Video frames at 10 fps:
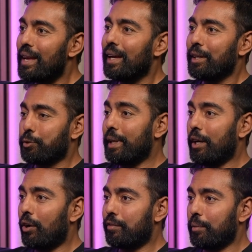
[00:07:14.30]
It's really
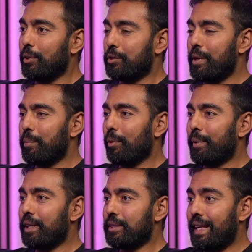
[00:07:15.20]
hard for most people
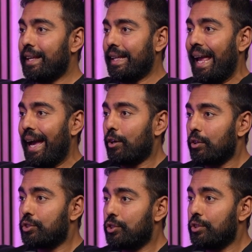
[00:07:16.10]
because they cannot
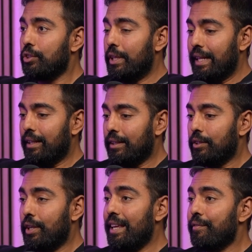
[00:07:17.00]

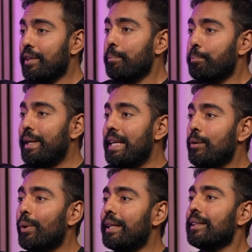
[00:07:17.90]
even be
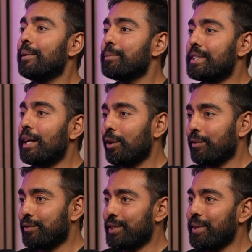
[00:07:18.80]
with
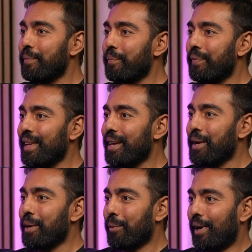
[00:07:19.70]
themselves,
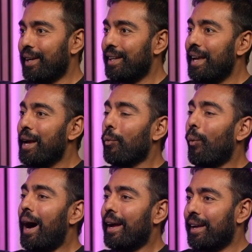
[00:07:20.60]
right?
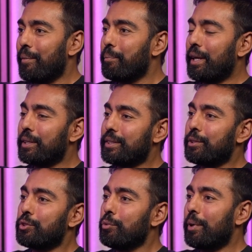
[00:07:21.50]
Why? Because
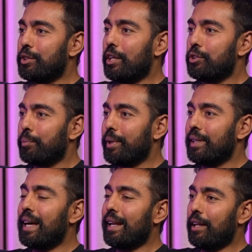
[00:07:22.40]
there's too much entropy.
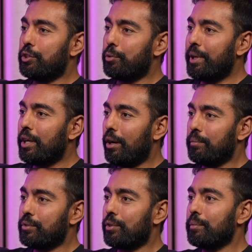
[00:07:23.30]
That entropy
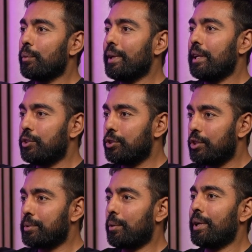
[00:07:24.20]
comes from the
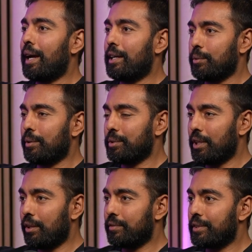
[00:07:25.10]
relationship someone has with
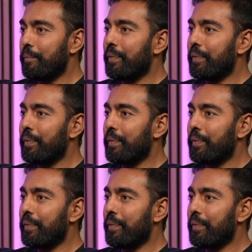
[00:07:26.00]
themselves.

──────────────────────────────

- _Assignment_: Exclude all images and retype the data precisely.

- _Answer box_:
Video frames at 10 fps:
[00:07:14.30]
It's really
[00:07:15.20]
hard for most people
[00:07:16.10]
because they cannot
[00:07:17.00]

[00:07:17.90]
even be
[00:07:18.80]
with
[00:07:19.70]
themselves,
[00:07:20.60]
right?
[00:07:21.50]
Why? Because
[00:07:22.40]
there's too much entropy.
[00:07:23.30]
That entropy
[00:07:24.20]
comes from the
[00:07:25.10]
relationship someone has with
[00:07:26.00]
themselves.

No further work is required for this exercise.